OCIS Server Startup Delay & NATS Service Issues
Hello Team,
I have a question regarding the OwnCloud Infinite Scale (OCIS) server and would appreciate some guidance.
Below are details about our environment.
Environment Details:
- We are running OCIS server 6.6.1 as a Docker container in a Docker Swarm.
- Authentication is handled through Keycloak, and the OCIS URL is exposed via Traefik, running in the Swarm manager.
- We have multiple OCIS server containers in our Swarm.
- For each container:
- OCIS configuration and metadata are stored on a POSIX device.
- Data blobs are stored in an S3 bucket.
Issue Description: We have one container that has been heavily used in the past few months. Recently, we started experiencing performance issues:
1. Slow Startup Time
- When restarting the container, it takes around 10 minutes to complete the server startup.
- Based on the logs, the delay is due to message recovery.
Logs from the startup process:
2025-01-27T10:53:04Z WRN Filestore [KV_activitylog] Recovering stream state from index errored: prior state file line=/ocis/services/nats/pkg/logging/nats.go:27 service=nats
2025-01-27T10:58:34Z INF Restored 751,369 messages for stream '$G > KV_activitylog' in 5m30.377s line=/ocis/services/nats/pkg/logging/nats.go:21 service=nats
2025-01-27T10:58:35Z WRN Filestore [KV_eventhistory] Recovering stream state from index errored: prior state file line=/ocis/services/nats/pkg/logging/nats.go:27 service=nats
2025-01-27T11:00:17Z INF Restored 8,969,992 messages for stream '$G > KV_eventhistory' in 1m43.399s line=/ocis/services/nats/pkg/logging/nats.go:21 service=nats
2025-01-27T11:00:19Z WRN Filestore [KV_postprocessing] Recovering stream state from index errored: prior state file line=/ocis/services/nats/pkg/logging/nats.go:27 service=nats
2025-01-27T11:00:36Z INF Restored 3,760,786 messages for stream '$G > KV_postprocessing' in 18.421s line=/ocis/services/nats/pkg/logging/nats.go:21 service=nats
2025-01-27T11:00:36Z INF Restored 24,409,270 messages for stream '$G > main-queue' in 20ms line=/ocis/services/nats/pkg/logging/nats.go:21 service=nats
2025-01-27T11:00:36Z INF Recovering 11 consumers for stream - '$G > main-queue' line=/ocis/services/nats/pkg/logging/nats.go:21 service=nats
From the logs, message restoration alone took approximately 8 minutes [5m30.377s + 1m43.399s + 18.421s + 20ms].

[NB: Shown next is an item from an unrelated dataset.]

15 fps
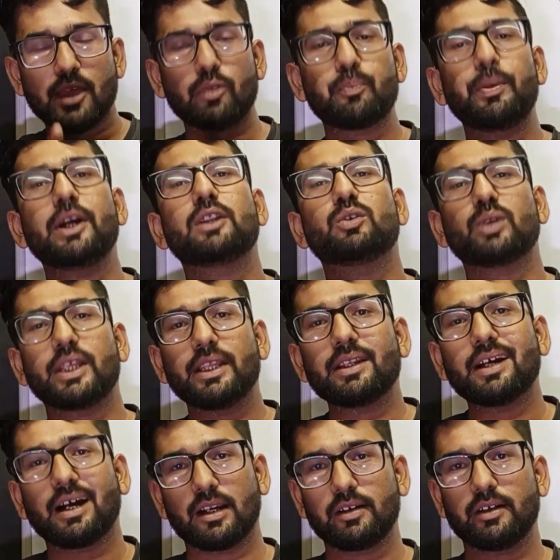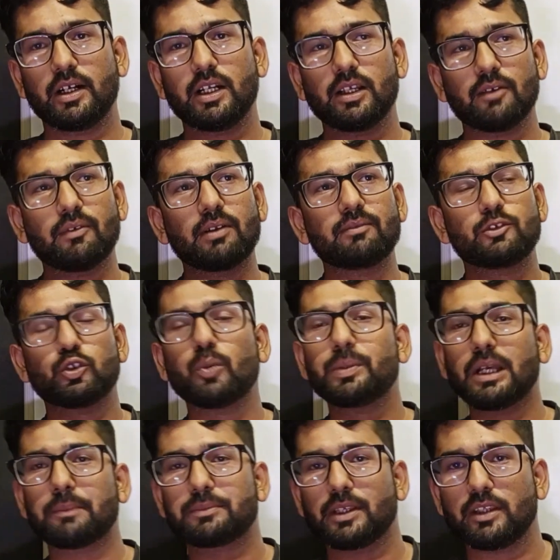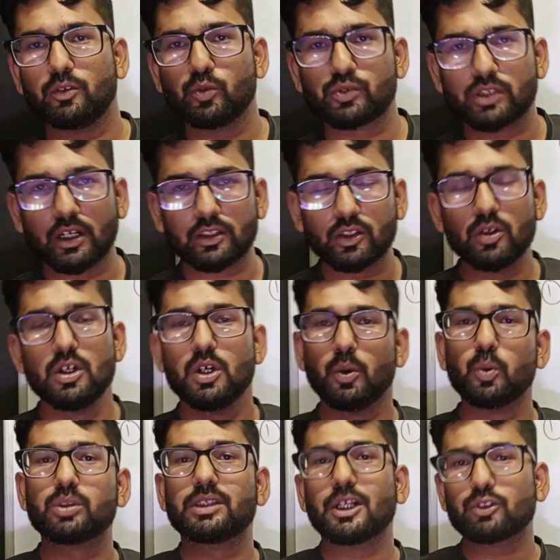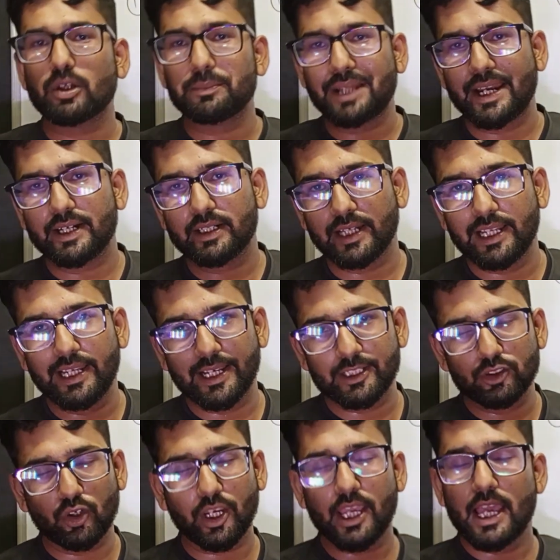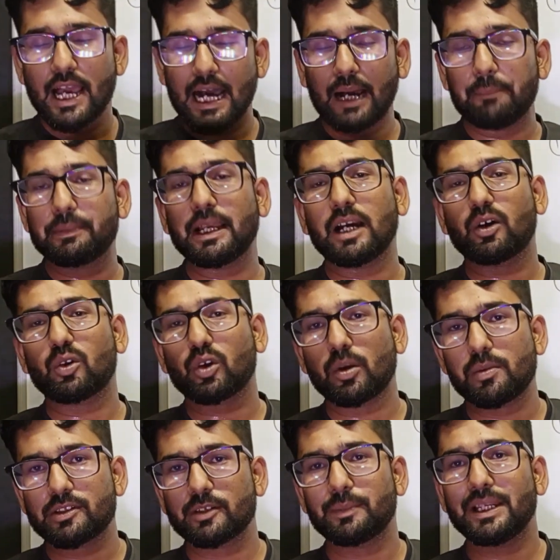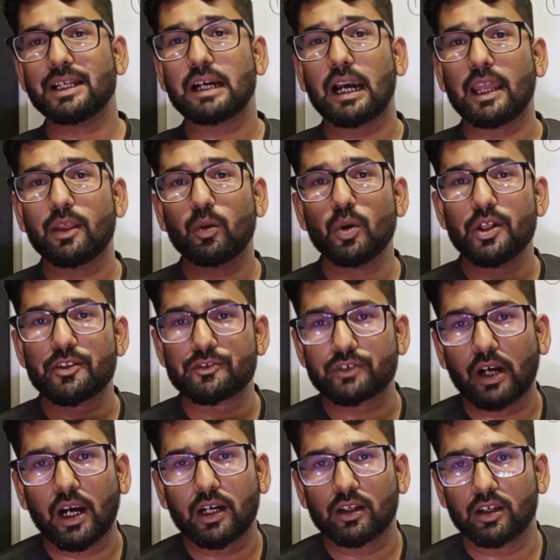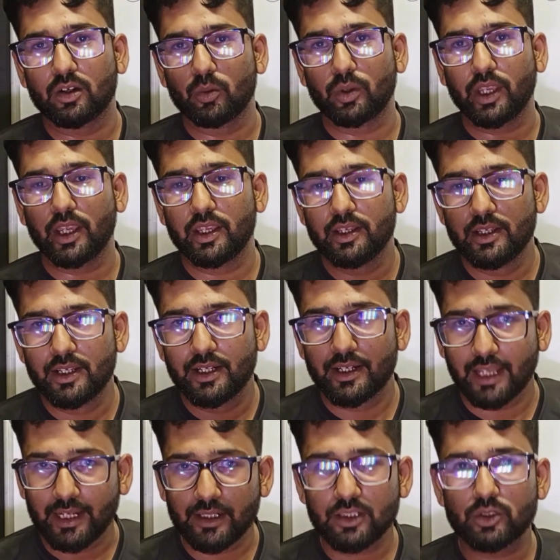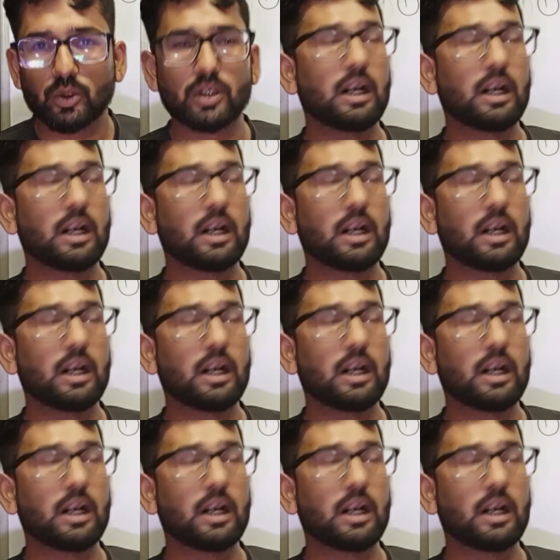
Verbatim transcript: स्पीड तो नहीं ना हंड्रेड या वन जो भी आप यूज़ करते हो उतना तो आप डायरेक्ट नहीं लेके जाओगे आप क्या करोगे बेसिकली गाड़ी को स्टार्ट करोगे है ना तो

To mitigate the issue, we stopped the container and removed all files from /var/lib/ocis/nats/jetstream/$G/streams/KV_activitylog.
After restarting the container, the startup time significantly improved to about a minute.
2025-03-03T15:04:12Z WRN Filestore [KV_activitylog] Recovering stream state from index errored: prior state file line=/ocis/services/nats/pkg/logging/nats.go:27 service=nats
2025-03-03T15:04:19Z INF Restored 82,344 messages for stream '$G > KV_activitylog' in 7.36s line=/ocis/services/nats/pkg/logging/nats.go:21 service=nats
2025-03-03T15:04:19Z WRN Filestore [KV_eventhistory] Recovering stream state from index errored: prior state file line=/ocis/services/nats/pkg/logging/nats.go:27 service=nats
2025-03-03T15:04:19Z INF Restored 44,432 messages for stream '$G > KV_eventhistory' in 190ms line=/ocis/services/nats/pkg/logging/nats.go:21 service=nats
2025-03-03T15:04:20Z WRN Filestore [KV_postprocessing] Recovering stream state from index errored: prior state file line=/ocis/services/nats/pkg/logging/nats.go:27 service=nats
2025-03-03T15:04:38Z INF Restored 4,731,315 messages for stream '$G > KV_postprocessing' in 18.744s line=/ocis/services/nats/pkg/logging/nats.go:21 service=nats
2025-03-03T15:04:38Z WRN Filestore [main-queue] Recovering stream state from index errored: prior state file line=/ocis/services/nats/pkg/logging/nats.go:27 service=nats
2025-03-03T15:05:03Z INF Restored 29,812,809 messages for stream '$G > main-queue' in 24.973s line=/ocis/services/nats/pkg/logging/nats.go:21 service=nats
2025-03-03T15:05:03Z INF Recovering 11 consumers for stream - '$G > main-queue' line=/ocis/services/nats/pkg/logging/nats.go:21 service=nats
This suggests that message backlog is significantly impacting startup time.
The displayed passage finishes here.